RAG: Retrieval-Augmented Generation

Paper: Retrieval-Augmented Generation for Knowledge-Intensive NLP Tasks
Code: https://python.langchain.com/docs/use_cases/question_answering/quickstart
Similarity Search: https://arxiv.org/pdf/2403.05440.pdf
Prompt Hub: https://smith.langchain.com/hub

Premise

LLMs store factual knowledge in their parameters. But accessing and manipulating this knowledge in a precise way is not easy. Instead, that specific knowledge can be accessed through the weights and similarity and then added to the prompt of another model for answer generation:

The original paper considers training end-to-end retriever and generator models in one pipeline.
Models like GPT3.5 and GPT4 don't need that training piece, if their are used with the open AI embedding models.

Where RAG Is Used?

Mitigate hallucination generated by LLMs
- Hallucinations are factually incorrect information generated by an LLM in response to an instruction or question from a user.
- Hallucinations are very hard to capture and need other methodologies to catch them.
- Even with RAG the probability of hallucination is not zero.
Allow LLMs the consume the data that is not part of their training in their inference.
- LLMs are pre-training on huge amounts of data from public sources.
- Proprietary data is not available to any general pre-trained LLM.

How RAG Works

One can vectorize the semantics of a piece of text using specialized LLMs, called embedding models.
A collection of text can be vectorized to be used for answering the incoming questions.
A question is embedded using the same embedding model, and similar documents from a vector database is retrieved using a similarity search algorithm, like cosine similarity.
Found documents with the question are passed to generator LLM to generate and answer.

RAG Components

Here are different components present in a RAG pipeline:

Embedding Model: Vectorization model which for each string outputs a vector of fixed length.
- The length is the dimension of latent space for this model.
Vector DB: Specialized database for saving pairs of (text,embeddings). Each of these pairs are called a document. Usually we put related documents in one collection. This makes the similarity search easier.
Similarity Metric: Given two document pairs $(t_1,e_1)$ and $(t_2,e_2), the metric calculates the similarity of $t1$ and $t_2$ by performing some geometric calculation on their respective embeddings.
- Cosine Similarity: Calculates the cosine of the angle between embedding1 and embedding2: $$\cos(\theta)=\frac{e_1 \cdot e_2}{||e_1||;||e_2||}.$$
- Inner Product: Calculates the inner product of $e_1$ and $e_2$: $$e1\cdot e_2.$$
- Distance: Calculates the distance of $e_1$ from $e_2$ using $L_p$ norms: $$||e_1-e_2||_p.$$
Generator Model: Generates the final answer based on the question and found similar text in the database that may contain the answer.
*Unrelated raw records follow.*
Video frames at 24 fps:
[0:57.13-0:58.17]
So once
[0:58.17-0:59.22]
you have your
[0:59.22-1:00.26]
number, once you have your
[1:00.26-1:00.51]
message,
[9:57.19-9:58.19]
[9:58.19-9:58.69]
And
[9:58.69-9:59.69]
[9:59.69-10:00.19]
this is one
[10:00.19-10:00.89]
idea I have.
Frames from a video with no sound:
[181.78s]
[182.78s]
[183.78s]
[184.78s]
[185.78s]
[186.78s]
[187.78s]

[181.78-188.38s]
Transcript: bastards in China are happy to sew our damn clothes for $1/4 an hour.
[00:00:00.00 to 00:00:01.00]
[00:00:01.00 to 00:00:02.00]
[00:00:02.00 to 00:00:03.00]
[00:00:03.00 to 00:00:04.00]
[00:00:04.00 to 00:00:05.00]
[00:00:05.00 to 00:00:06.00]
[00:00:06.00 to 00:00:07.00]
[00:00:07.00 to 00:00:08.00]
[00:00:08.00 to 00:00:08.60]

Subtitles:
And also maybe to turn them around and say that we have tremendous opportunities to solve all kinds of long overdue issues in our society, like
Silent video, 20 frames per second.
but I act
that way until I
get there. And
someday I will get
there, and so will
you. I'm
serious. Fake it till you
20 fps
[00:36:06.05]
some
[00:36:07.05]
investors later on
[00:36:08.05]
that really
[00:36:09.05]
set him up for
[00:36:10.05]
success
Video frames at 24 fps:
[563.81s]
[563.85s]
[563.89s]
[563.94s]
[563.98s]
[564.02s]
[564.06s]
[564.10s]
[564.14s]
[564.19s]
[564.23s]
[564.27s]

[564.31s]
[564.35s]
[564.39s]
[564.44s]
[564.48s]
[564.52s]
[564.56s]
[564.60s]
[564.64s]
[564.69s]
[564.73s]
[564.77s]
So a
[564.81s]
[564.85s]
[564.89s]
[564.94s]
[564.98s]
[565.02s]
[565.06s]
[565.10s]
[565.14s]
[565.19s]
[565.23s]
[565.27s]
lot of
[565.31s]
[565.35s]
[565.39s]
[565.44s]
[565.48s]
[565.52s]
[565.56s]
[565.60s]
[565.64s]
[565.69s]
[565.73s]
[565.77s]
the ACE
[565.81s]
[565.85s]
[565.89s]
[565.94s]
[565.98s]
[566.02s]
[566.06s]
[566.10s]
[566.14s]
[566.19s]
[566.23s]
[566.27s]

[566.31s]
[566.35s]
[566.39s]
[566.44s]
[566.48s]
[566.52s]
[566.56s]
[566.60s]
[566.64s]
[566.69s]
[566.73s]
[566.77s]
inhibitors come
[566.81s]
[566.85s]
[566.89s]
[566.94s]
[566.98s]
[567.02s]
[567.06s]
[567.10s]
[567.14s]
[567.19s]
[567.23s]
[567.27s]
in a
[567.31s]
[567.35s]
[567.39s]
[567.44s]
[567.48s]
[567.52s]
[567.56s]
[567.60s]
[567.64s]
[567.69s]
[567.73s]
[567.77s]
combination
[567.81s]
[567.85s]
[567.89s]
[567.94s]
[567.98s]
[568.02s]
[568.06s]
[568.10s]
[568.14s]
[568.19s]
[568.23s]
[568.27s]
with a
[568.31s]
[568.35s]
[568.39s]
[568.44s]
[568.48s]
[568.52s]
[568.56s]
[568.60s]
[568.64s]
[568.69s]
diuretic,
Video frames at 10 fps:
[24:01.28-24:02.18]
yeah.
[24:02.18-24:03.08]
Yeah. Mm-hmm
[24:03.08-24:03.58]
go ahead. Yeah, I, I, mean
Cosine Similarity Problems

The motivation for using cosine similarity is that the norm of the learned embedding-vectors is not as important as the directional alignment between the embedding-vectors.
But cosine similarity "work better but sometimes also worse than the unnormalized dot-product between embedded vectors in practice."
The paper derives "analytically how cosine-similarity can yield arbitrary and therefore meaningless ‘similarities.’"
To do this, they "study embeddings derived from regularized linear models, where closed-form solutions facilitate analytical insights."
"The underlying reason is not cosine similarity itself, but the fact that the learned embeddings have a degree of freedom that can render arbitrary cosine-similarities even though their (unnormalized) dot-products are well-defined and unique."